Task -
Output only the lines below from the one holding "[0:00.00-0:00.50]" down to the one holding "[0:09.00-0:09.50]", both end lines included and every picture dropped.

/---

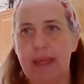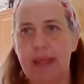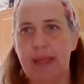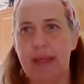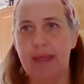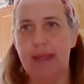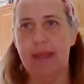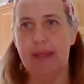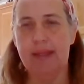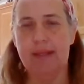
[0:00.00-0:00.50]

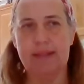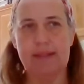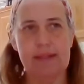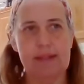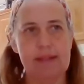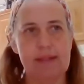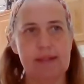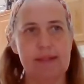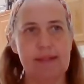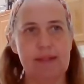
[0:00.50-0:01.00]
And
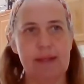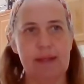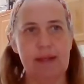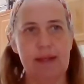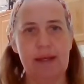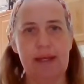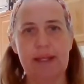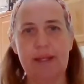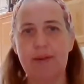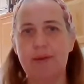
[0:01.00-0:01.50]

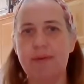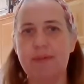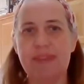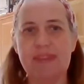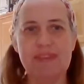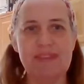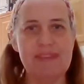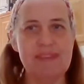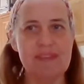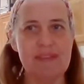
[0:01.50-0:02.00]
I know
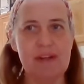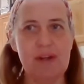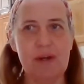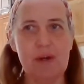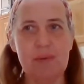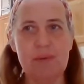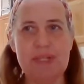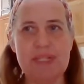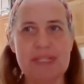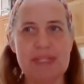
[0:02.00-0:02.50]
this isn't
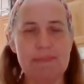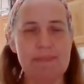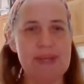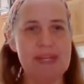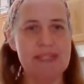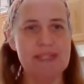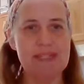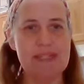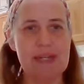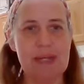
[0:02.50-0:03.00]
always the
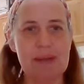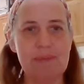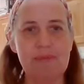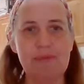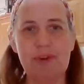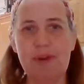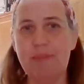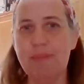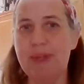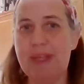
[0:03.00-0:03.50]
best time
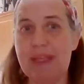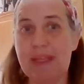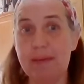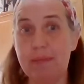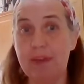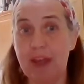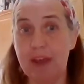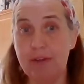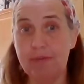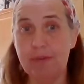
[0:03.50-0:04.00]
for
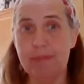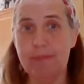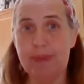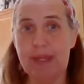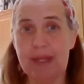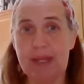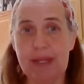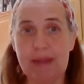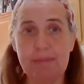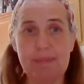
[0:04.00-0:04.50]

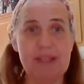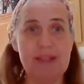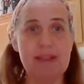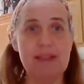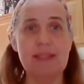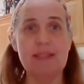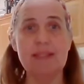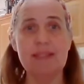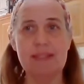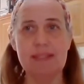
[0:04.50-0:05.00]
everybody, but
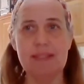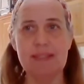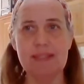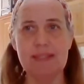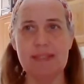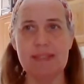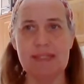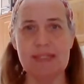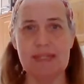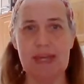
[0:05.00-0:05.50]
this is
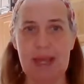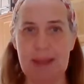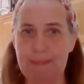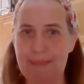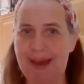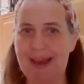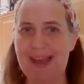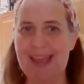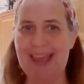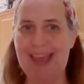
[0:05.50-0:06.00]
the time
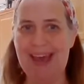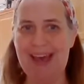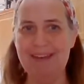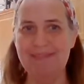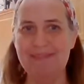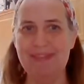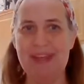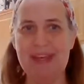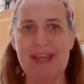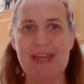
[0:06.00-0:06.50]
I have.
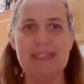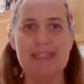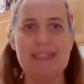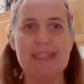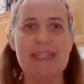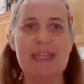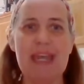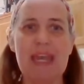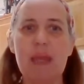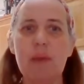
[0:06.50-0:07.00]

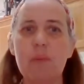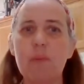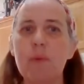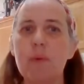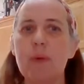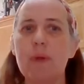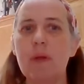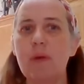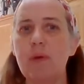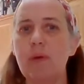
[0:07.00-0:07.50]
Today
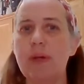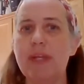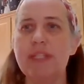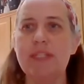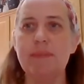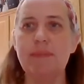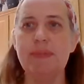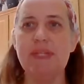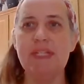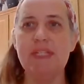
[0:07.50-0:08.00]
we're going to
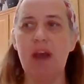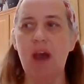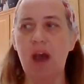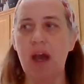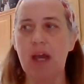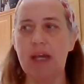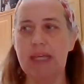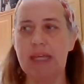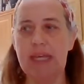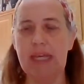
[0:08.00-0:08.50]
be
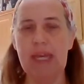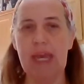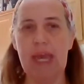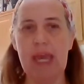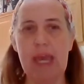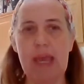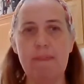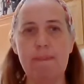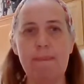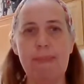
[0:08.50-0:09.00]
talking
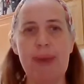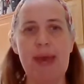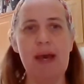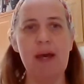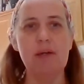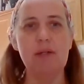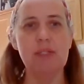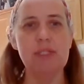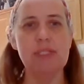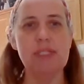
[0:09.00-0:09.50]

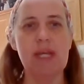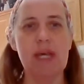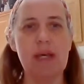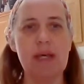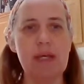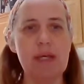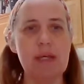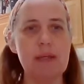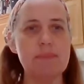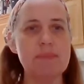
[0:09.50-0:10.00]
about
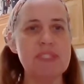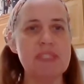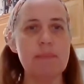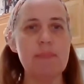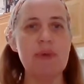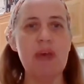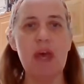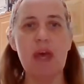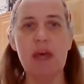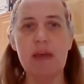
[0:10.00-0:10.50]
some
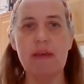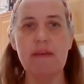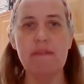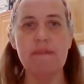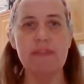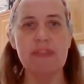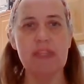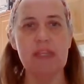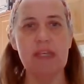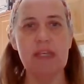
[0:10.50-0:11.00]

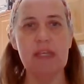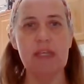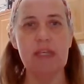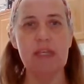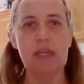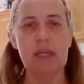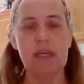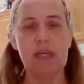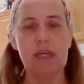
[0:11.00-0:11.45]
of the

\---
/---

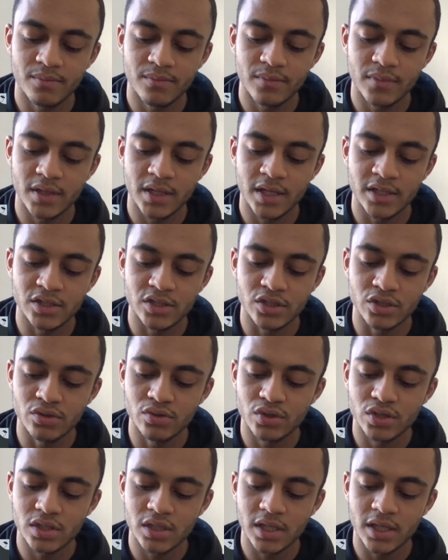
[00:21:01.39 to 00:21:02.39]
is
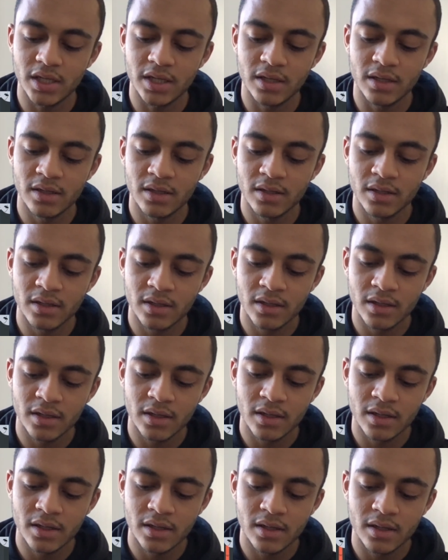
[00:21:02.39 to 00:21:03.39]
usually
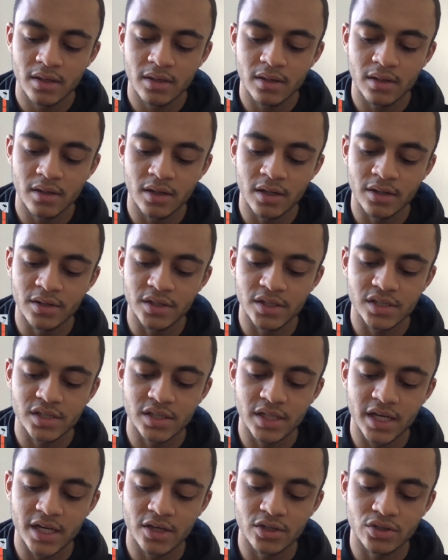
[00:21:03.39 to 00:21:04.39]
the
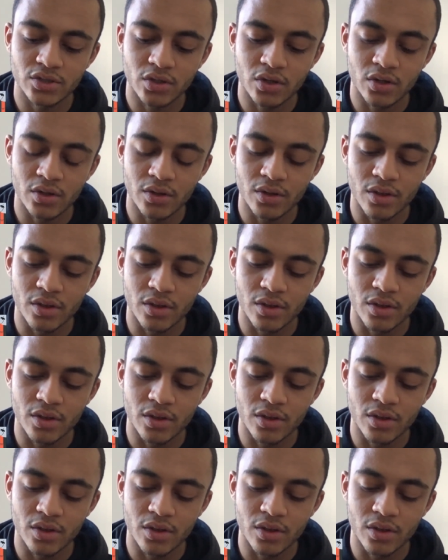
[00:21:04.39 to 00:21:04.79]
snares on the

\---

Solution to this exercise -
[0:00.00-0:00.50]

[0:00.50-0:01.00]
And
[0:01.00-0:01.50]

[0:01.50-0:02.00]
I know
[0:02.00-0:02.50]
this isn't
[0:02.50-0:03.00]
always the
[0:03.00-0:03.50]
best time
[0:03.50-0:04.00]
for
[0:04.00-0:04.50]

[0:04.50-0:05.00]
everybody, but
[0:05.00-0:05.50]
this is
[0:05.50-0:06.00]
the time
[0:06.00-0:06.50]
I have.
[0:06.50-0:07.00]

[0:07.00-0:07.50]
Today
[0:07.50-0:08.00]
we're going to
[0:08.00-0:08.50]
be
[0:08.50-0:09.00]
talking
[0:09.00-0:09.50]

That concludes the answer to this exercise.